Why am I in this meeting?

dylan-gillis-KdeqA3aTnBY-unsplash (2).jpg

Why am I in this meeting?

When I sit in a meeting, I keep asking myself why? Why are we here? How does this help us achieve great things? Sometimes I can justify it and see the need, mostly I feel like I am wasting my life.

Here are four questions. Answer them honestly and you will reduce the number of meetings you have and improve the effectiveness of the ones you schedule.

  1. Why are we having this meeting?

  2. Will this help us win?

  3. What is the best process and frequency?

  4. Did we get the outcome we wanted?

1. Why are we having this meeting?

There are some very good reasons for holding meetings, to share information, give direction, solve problems, improve teamwork, the list is long. Unfortunately if you were to ask the people attending the same meeting, why the meeting is being held, more often than not they are likely to either give you different answers or explain that there are many reasons not just one. Both are a recipe for failure.
You absolutely need to know the outcome. The ‘why’ question is about the actual result expected from the meeting.

Challenge

Answer this question, “what is the #1 reason for this meeting?” If you can’t get down to one single outcome…try again…because the focus will improve everything.

2. Will this help us win?

This is THE question. This is literally a GO/NO GO question. If you can’t put your hand on your heart and honestly say that this meeting is going to help us achieve team goals, then you seriously have to question the need to hold it. If the reason for the meeting has no real relevance to your objective, it is not necessary, it is wasting time and resources, and probably sapping energy levels as well.

Challenge

When someone calls a meeting ask the first two questions:

  • Why are we having this meeting?

  • Will this help us win?

Their answers will tell you pretty quickly whether the meeting is necessary. Have the courage to cancel if the answers don’t stack up, it’s liberating.

3. What is the best process and frequency?

This is probably the toughest question to answer first off because invariably it takes time and work to get right. It encompasses finding the best process, the right agenda and the right frequency or cadence for the meeting.

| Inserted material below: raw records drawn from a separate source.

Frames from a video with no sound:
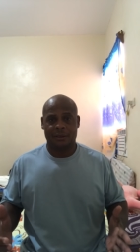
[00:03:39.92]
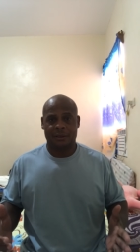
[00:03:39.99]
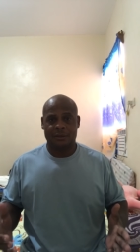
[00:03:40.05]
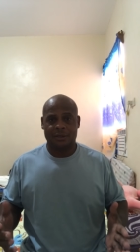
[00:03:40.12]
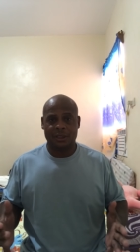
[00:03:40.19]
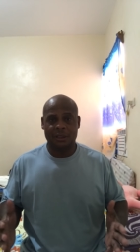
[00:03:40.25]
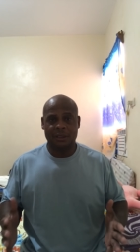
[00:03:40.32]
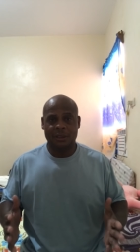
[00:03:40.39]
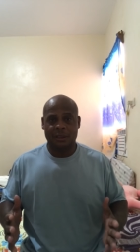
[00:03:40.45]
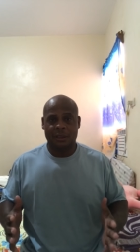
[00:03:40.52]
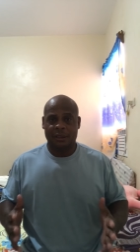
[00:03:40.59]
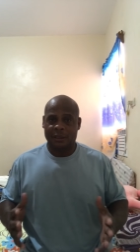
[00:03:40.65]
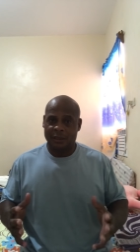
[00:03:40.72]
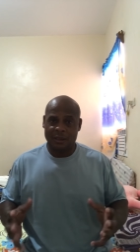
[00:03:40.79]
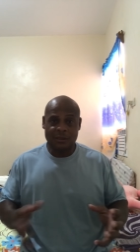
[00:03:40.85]
See,
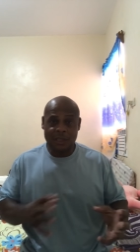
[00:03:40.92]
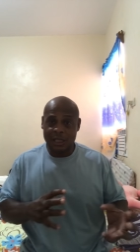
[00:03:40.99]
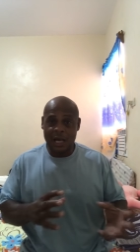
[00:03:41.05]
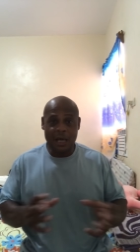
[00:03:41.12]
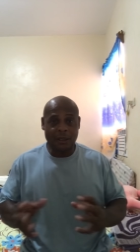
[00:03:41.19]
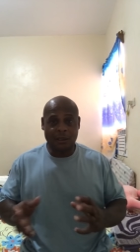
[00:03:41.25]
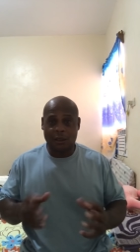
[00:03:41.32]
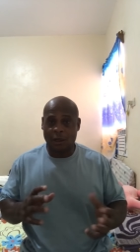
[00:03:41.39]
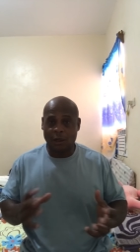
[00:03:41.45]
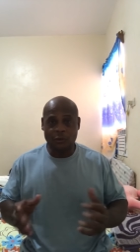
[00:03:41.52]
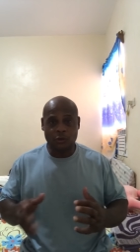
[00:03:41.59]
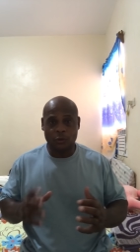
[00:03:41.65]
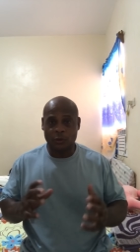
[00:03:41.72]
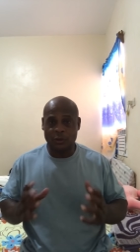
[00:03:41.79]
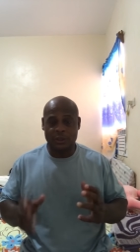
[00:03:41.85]
there's a lot of
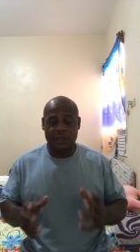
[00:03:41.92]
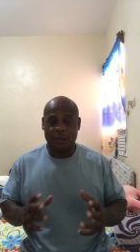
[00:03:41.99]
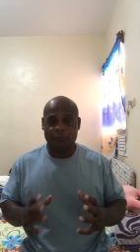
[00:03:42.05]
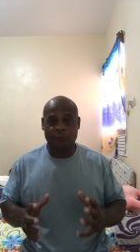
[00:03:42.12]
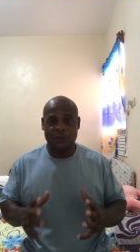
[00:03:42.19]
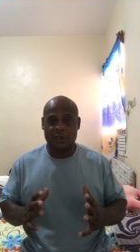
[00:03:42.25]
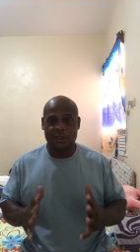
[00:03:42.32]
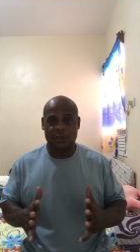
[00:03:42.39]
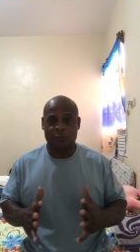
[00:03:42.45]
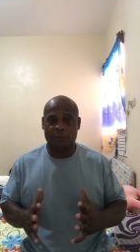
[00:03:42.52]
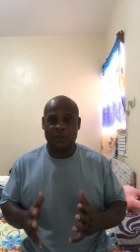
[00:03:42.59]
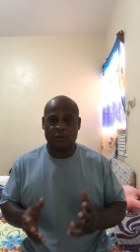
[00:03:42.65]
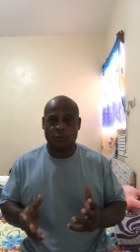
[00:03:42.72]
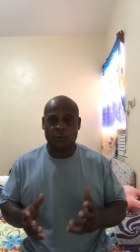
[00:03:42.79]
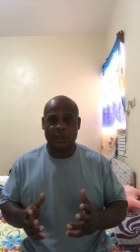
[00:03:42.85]
cultural differences
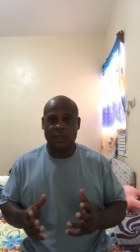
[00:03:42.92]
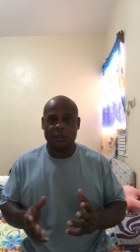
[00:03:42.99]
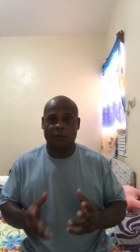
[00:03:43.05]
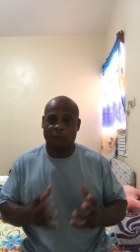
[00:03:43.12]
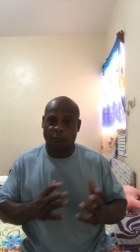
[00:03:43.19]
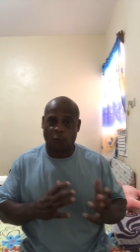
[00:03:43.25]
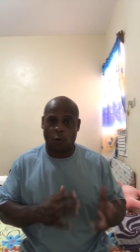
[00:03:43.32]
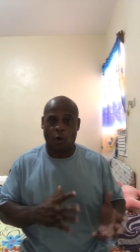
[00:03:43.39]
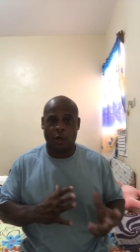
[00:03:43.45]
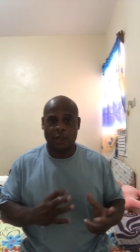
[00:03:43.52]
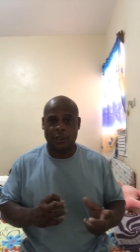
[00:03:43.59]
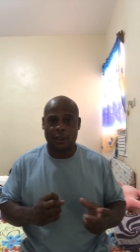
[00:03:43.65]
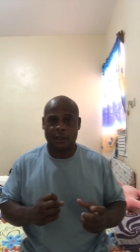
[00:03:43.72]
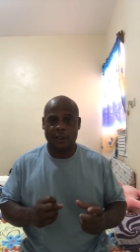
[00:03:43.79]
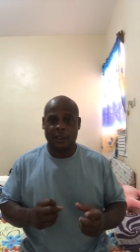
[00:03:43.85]
between the
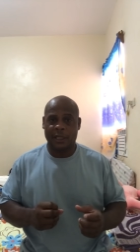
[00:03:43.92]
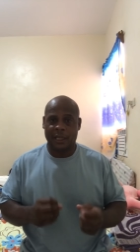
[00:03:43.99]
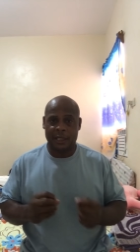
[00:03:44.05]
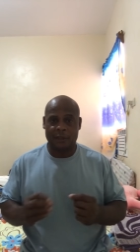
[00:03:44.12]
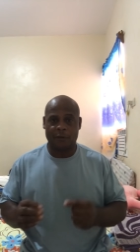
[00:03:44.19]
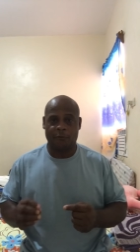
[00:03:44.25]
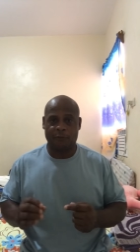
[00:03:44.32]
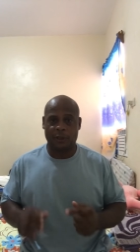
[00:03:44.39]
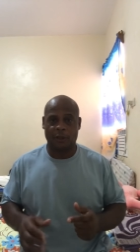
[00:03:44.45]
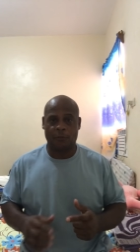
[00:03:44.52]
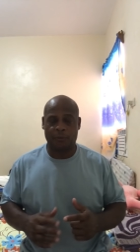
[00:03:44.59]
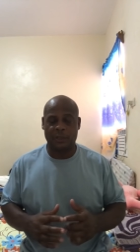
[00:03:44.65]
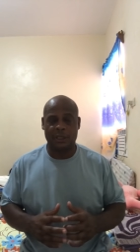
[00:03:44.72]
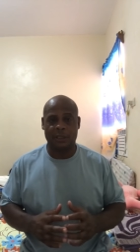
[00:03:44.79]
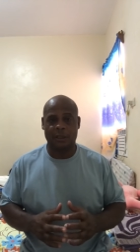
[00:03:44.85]
foreigner and the
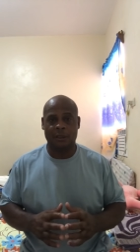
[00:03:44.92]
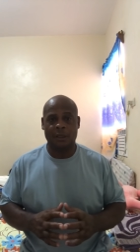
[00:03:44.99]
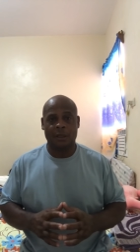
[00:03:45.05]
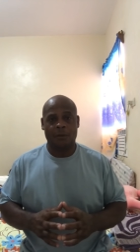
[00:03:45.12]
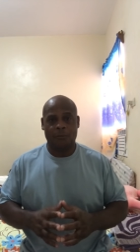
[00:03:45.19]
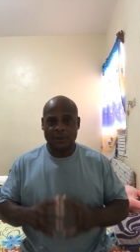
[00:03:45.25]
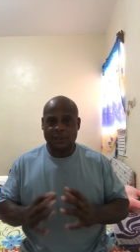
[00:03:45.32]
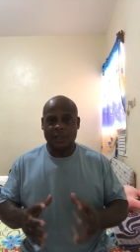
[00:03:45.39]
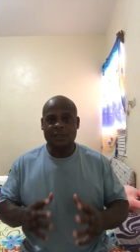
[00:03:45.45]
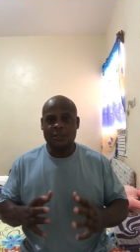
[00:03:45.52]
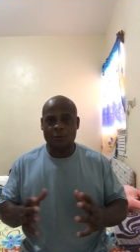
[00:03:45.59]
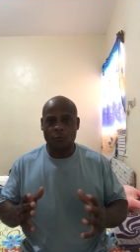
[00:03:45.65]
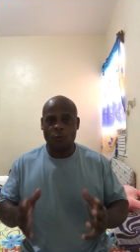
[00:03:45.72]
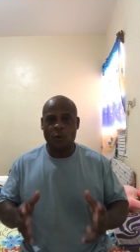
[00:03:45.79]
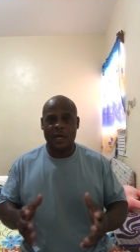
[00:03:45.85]
Filipino, but there's
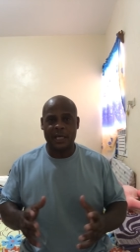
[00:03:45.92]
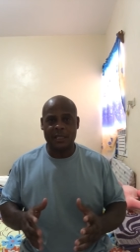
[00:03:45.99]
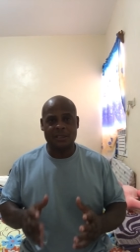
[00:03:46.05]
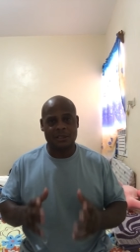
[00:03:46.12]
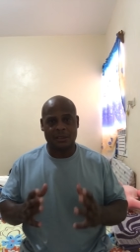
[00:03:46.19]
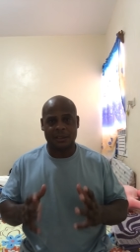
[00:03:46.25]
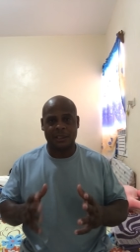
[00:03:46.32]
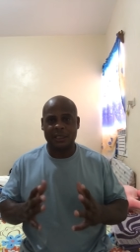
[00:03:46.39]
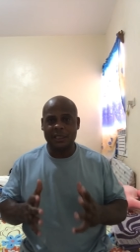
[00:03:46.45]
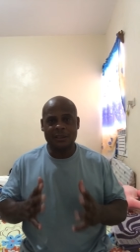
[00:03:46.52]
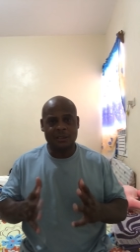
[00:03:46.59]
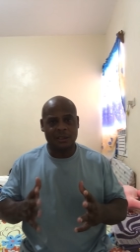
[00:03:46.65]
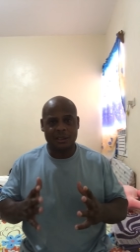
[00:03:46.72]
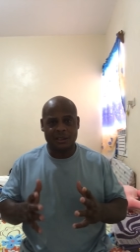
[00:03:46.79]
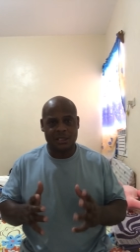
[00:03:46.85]
some ways to
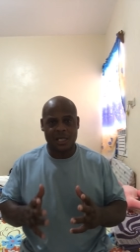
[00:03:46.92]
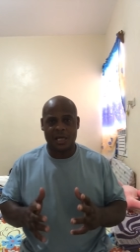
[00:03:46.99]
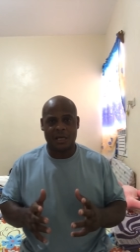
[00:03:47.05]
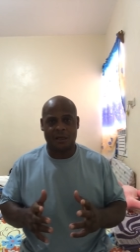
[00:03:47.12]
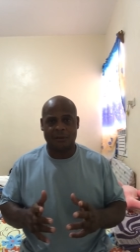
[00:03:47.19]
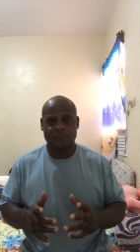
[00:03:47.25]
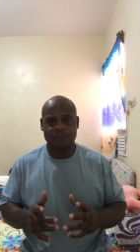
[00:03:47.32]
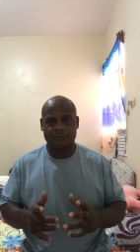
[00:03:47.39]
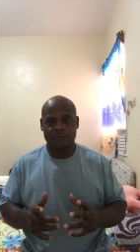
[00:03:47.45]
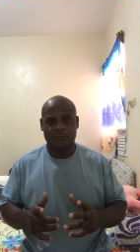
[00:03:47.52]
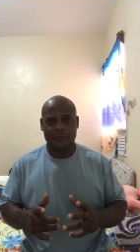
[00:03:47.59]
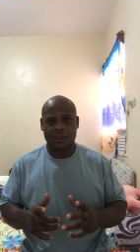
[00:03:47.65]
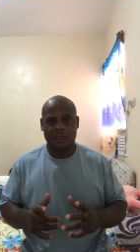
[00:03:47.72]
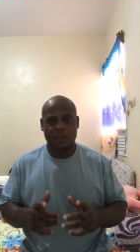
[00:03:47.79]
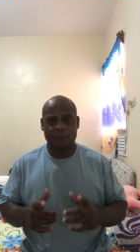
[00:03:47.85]
easily tell
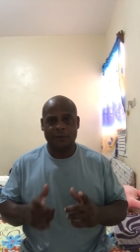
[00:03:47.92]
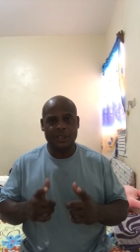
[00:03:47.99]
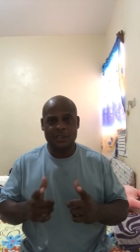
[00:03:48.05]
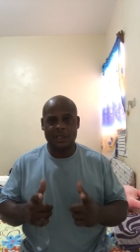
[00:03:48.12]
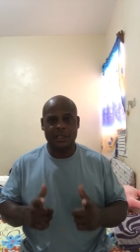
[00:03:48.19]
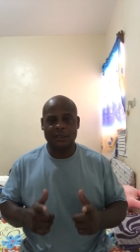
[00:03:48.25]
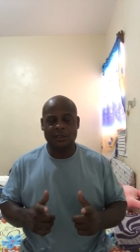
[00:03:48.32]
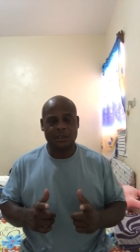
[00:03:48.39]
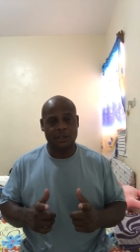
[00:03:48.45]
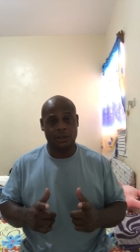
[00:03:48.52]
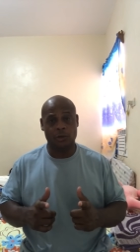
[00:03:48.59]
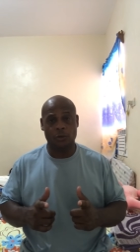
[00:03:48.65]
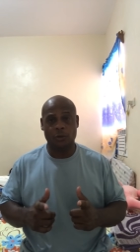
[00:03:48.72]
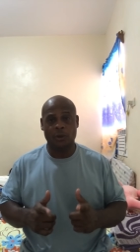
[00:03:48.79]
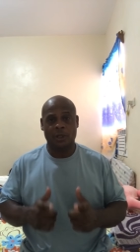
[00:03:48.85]
if he's into
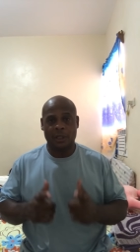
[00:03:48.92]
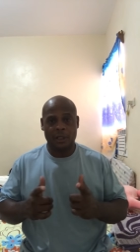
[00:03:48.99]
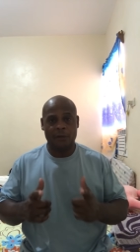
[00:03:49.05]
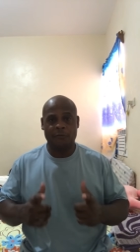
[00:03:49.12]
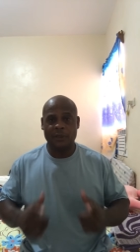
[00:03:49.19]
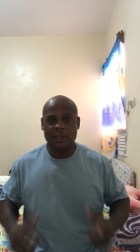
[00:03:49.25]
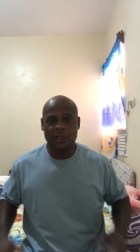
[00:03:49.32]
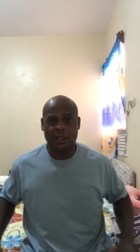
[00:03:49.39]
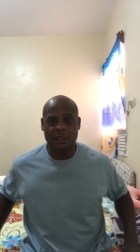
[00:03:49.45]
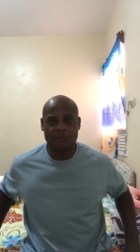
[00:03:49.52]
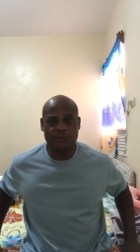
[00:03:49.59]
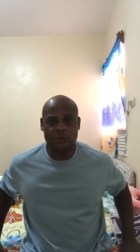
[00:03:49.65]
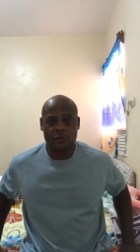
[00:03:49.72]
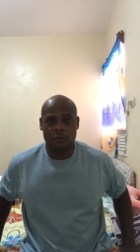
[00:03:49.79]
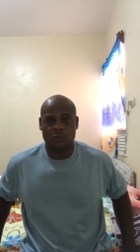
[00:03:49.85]
you, if he
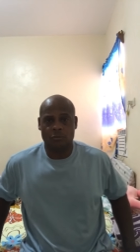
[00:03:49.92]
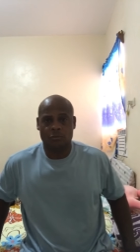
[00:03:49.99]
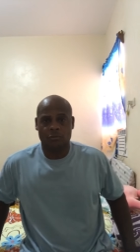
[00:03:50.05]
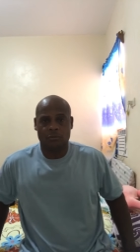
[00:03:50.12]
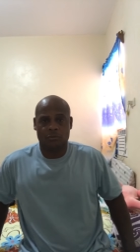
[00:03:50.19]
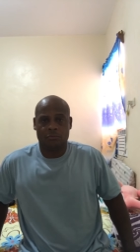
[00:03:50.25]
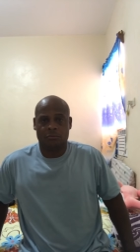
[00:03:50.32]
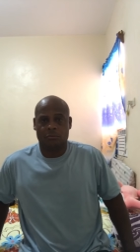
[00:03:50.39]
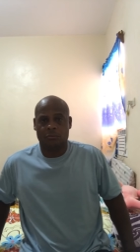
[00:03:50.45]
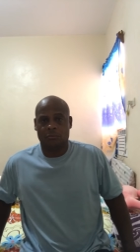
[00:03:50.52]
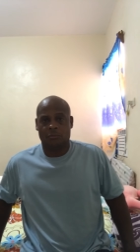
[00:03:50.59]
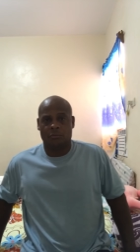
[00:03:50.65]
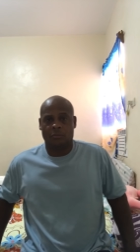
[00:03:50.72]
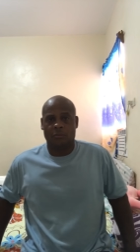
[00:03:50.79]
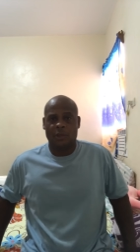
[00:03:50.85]
loves you.
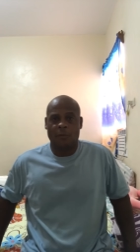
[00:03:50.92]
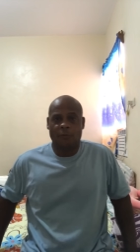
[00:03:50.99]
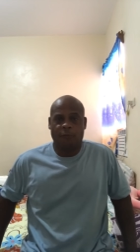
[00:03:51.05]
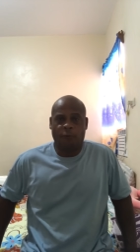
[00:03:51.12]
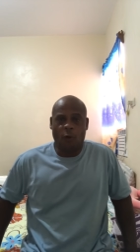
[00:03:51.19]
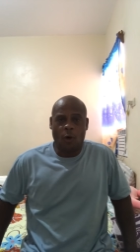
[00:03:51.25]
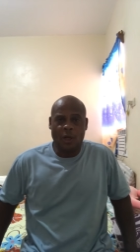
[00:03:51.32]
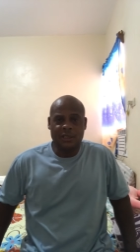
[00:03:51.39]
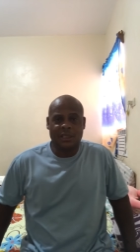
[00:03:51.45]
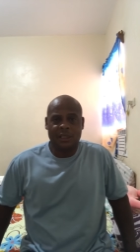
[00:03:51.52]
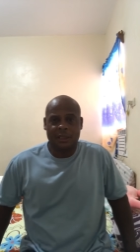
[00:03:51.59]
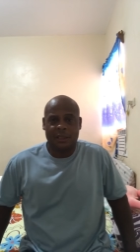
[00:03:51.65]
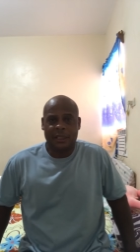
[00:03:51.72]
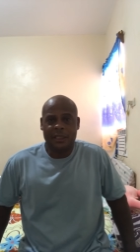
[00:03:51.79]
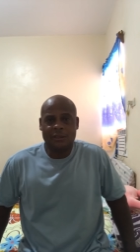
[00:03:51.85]
Number four is
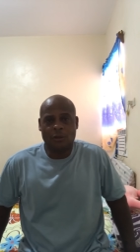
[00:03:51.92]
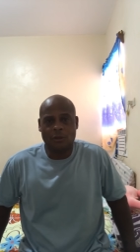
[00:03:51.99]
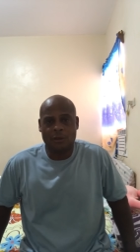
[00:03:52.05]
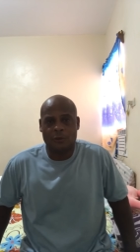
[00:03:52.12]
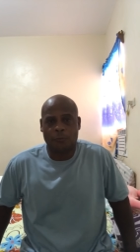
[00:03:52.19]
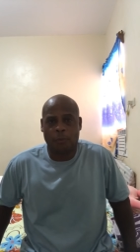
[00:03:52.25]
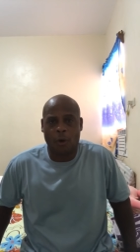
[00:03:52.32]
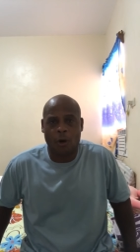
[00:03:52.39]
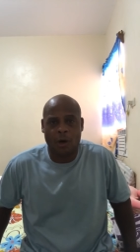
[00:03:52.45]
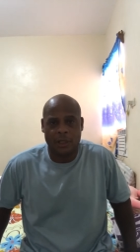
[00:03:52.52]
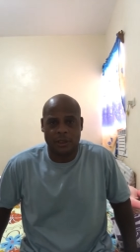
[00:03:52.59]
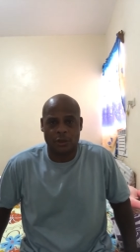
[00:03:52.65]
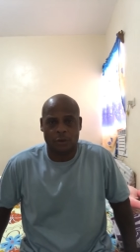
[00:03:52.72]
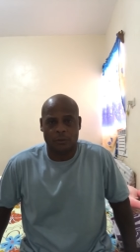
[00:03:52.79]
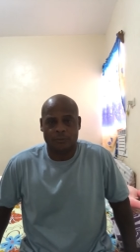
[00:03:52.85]
he's going to
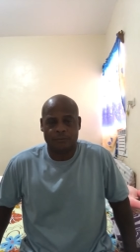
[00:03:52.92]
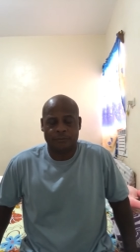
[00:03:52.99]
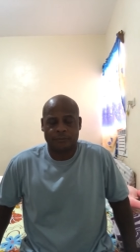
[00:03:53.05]
spoil you.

Ultimately the way in which you conduct the meeting has to be designed around the outcome. It should be simple and effective. Key questions to ask are:

  • How long do we need?

  • Who attends?

  • Is it a structured meeting or unstructured? (Innovation and brainstorming meetings are sometimes better with less structure)

  • What’s the Agenda?

  • How often do we need to have this meeting? (Cadence)

The Challenge

Be prepared to work on this. It is not something you can always get right first up. Hence our last question.

4. Did we get the outcome we wanted?

If at the end of the meeting you come up short, or feel like the meeting itself has not achieved the outcome you expected don’t stress. If you have answered questions 1 and 2 honestly and correctly, it is just the meeting process that needs adjusting.

Challenge:

Take 5 minutes at the end of the meeting to get feedback from the team on 1 question:

How could we improve this meeting?

It might take three or four meetings but eventually you will have a meeting that is extremely effective and delivering the precise outcome you want.

A Final Point

We often talk with our clients about High Return Activity. Regardless of your enterprise, we all have limited time, effort and resources, hence the need to focus what resources we do have, on High Return Activity.

Nothing sucks up resources like meetings. Make sure your meetings deliver a ‘High Return’ for the time invested.